- [TASK BRIEF]
Pictures stay out, but every line of the data is copied exactly.

- [RECORDS TO USE]

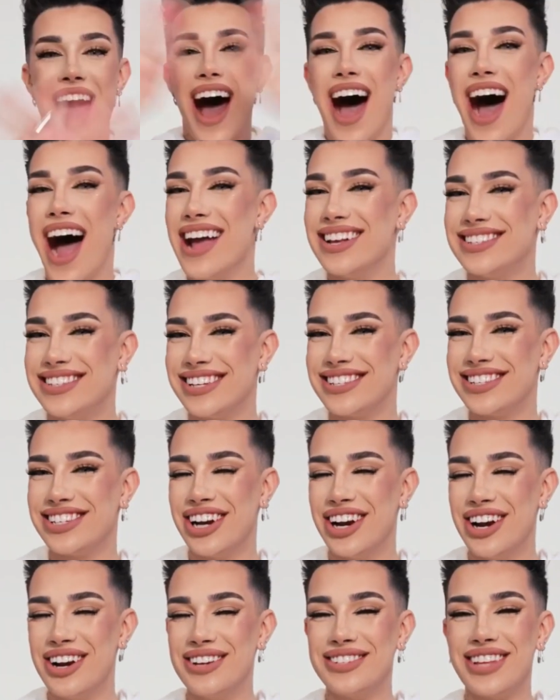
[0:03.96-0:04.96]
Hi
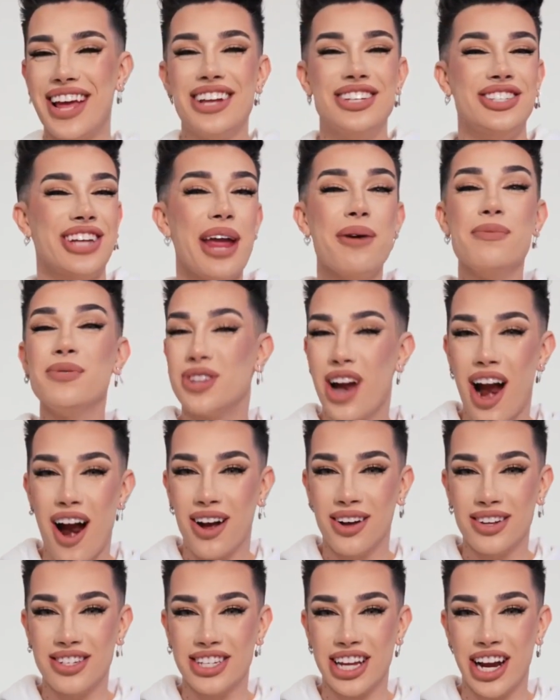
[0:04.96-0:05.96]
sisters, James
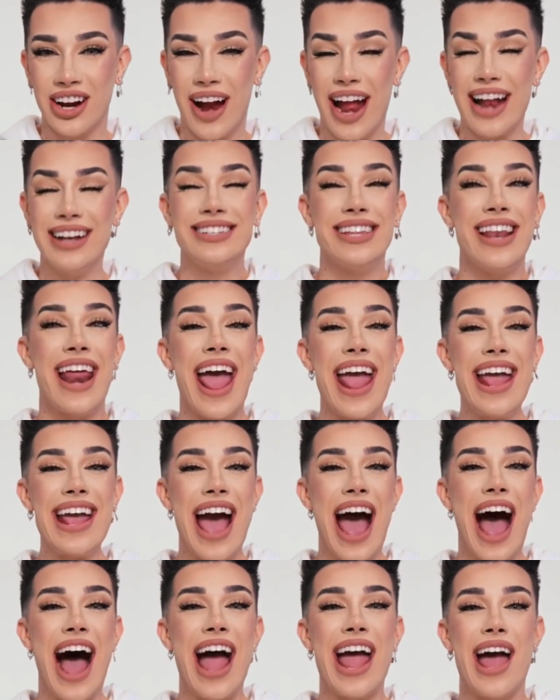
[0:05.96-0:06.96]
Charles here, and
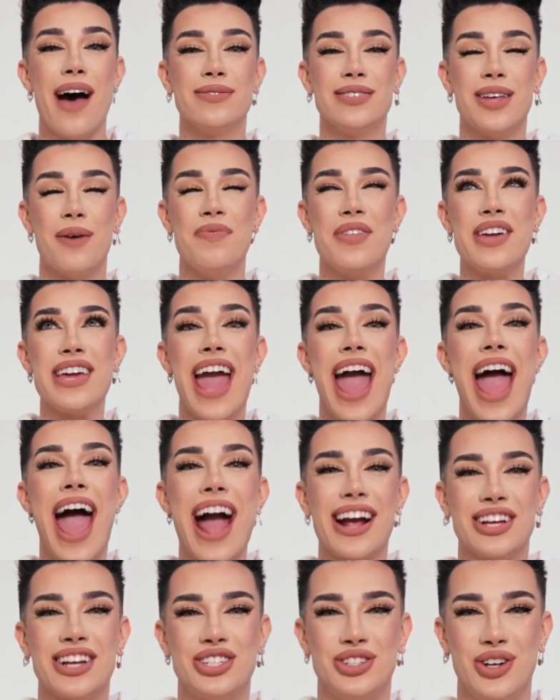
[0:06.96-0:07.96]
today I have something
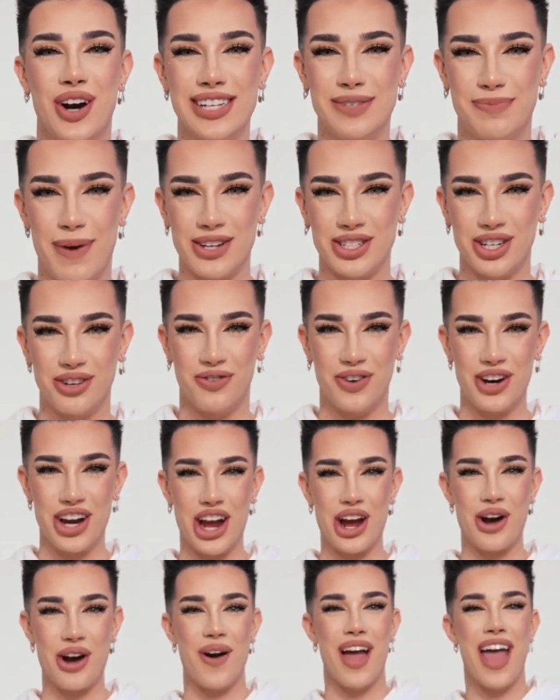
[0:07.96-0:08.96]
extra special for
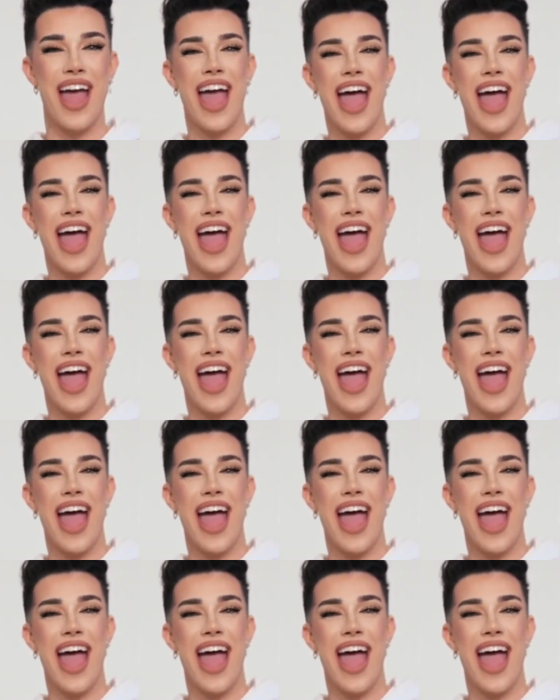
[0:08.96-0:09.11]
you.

- [RESPONSE TO THIS TASK]
[0:03.96-0:04.96]
Hi
[0:04.96-0:05.96]
sisters, James
[0:05.96-0:06.96]
Charles here, and
[0:06.96-0:07.96]
today I have something
[0:07.96-0:08.96]
extra special for
[0:08.96-0:09.11]
you.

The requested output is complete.